Veteran homelessness has dropped nearly in half since 2010, thanks to partnerships and programming, the U.S. Department of Housing and Urban Development (HUD) announced on Monday.
On a given night in January, there were fewer than 40,000 homeless veterans, according to the country’s annual Point-in-Time count. That marked a 47 percent decrease since the same count was conducted six years prior.
The success was due to the White House’s first-ever strategic plan to end veteran homelessness and a unique partnership between HUD and the Department of Veteran Affairs. Through the collaboration, HUD provides rental assistance to homeless veterans and the VA complements it with case management and clinical services.
Since 2010, more than 360,000 veterans and their families have been permanently housed, rapidly rehoused or were spared from becoming homeless through HUD and VA programs.
“The dramatic decline in veteran homelessness reflects the power of partnerships in solving complex national problems on behalf of those who have served our nation,” Robert A. McDonald, VA secretary, said in a statement. “The men and women who have fought for this nation should not have to fight to keep a roof over their head.”

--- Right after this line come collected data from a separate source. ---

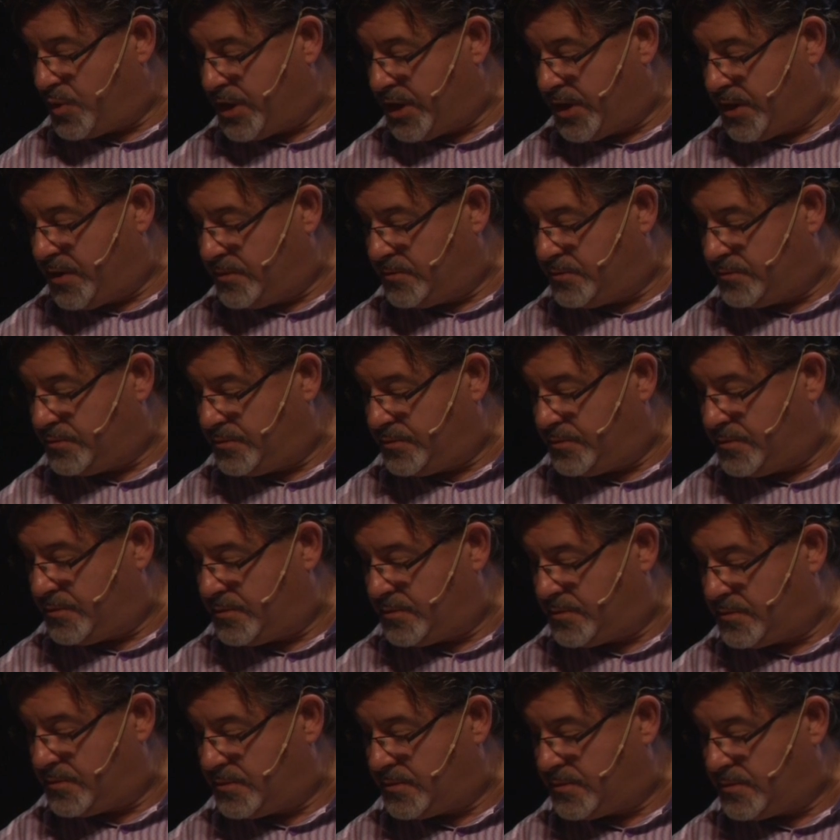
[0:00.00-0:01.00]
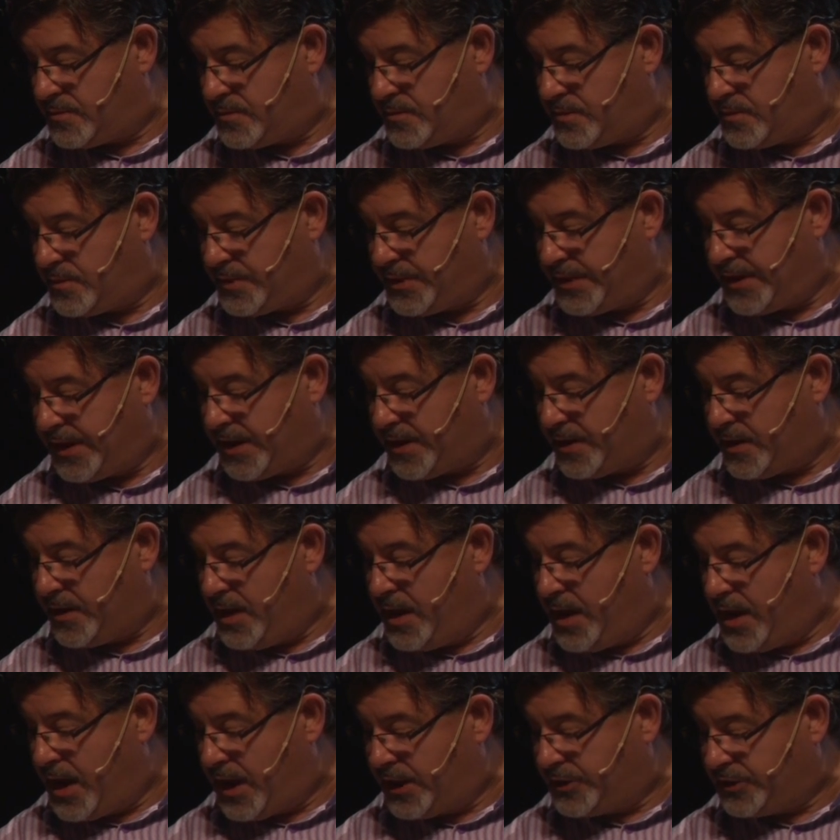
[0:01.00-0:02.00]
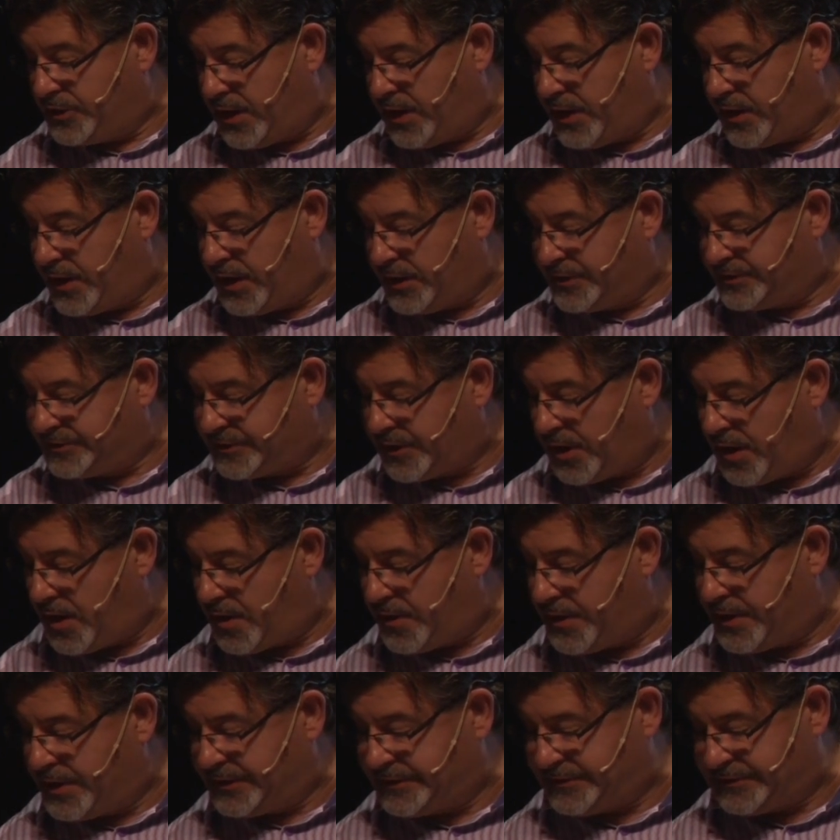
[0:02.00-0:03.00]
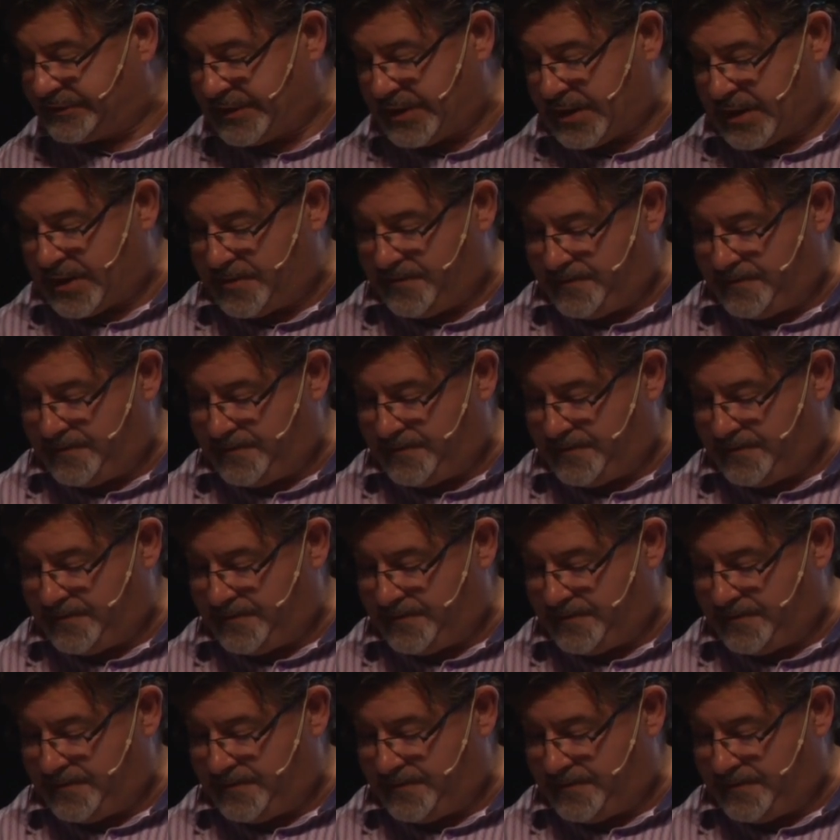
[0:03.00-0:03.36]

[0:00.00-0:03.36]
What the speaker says: we did. I saw this.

The sharp declines are also being attributed to first lady Michelle Obama’s homelessness campaign.
In 2014, Obama launched the Mayors Challenge to End Veteran Homelessness, which tasked mayors across the U.S. to commit to wiping out the issue in their cities.
Since then, 27 communities and two states have effectively ended veteran homelessness, according to HUD.
Last June, Mayor Annise Parker announced that Houston had eliminated the issue by housing 3,650 veterans over the course of three years.
New Orleans accomplished the same achievement last year by bringing together agencies that hadn’t previously collaborated before. Now, should a veteran become homeless, the city has systems in place to house him within 30 days.
Numerous studies over the years have found that the concept of housing first, which touts providing housing to homeless people in need before addressing their health or economic issues, is effective and cost efficient.
Through the HUD and the VA’s efforts, there have been declines across a number of sectors of veteran homelessness. In January, the number of veterans sleeping on the streets dropped to 13,000. That marked a 56 percent decline since 2010.
But while the number of homeless veterans is steadily dropping, general homelessness has dropped only incrementally.
Since 2007, the number of homeless people has declined by 11 percent.
Some cities, however, are even seeing disconcerting spikes.
In New York City, for example, the number of single adults seeking shelter skyrocketed by 95 percent in a decade.
And while the Obama administration originally pledged to end chronic homelessness this year, it decided to push back the deadline to 2017 due to budget constraints.
Advocates say they’re feeling optimistic about the progress being made among homeless veterans, but say they can’t fully celebrate until every veteran is housed.
“We have an absolute duty to ensure those who’ve worn our nation’s uniform have a place to call home,” Julián Castro, HUD Secretary, said in a statement. “While we’ve made remarkable progress toward ending veteran homelessness, we still have work to do to make certain we answer the call of our veterans just as they answered the call of our nation.”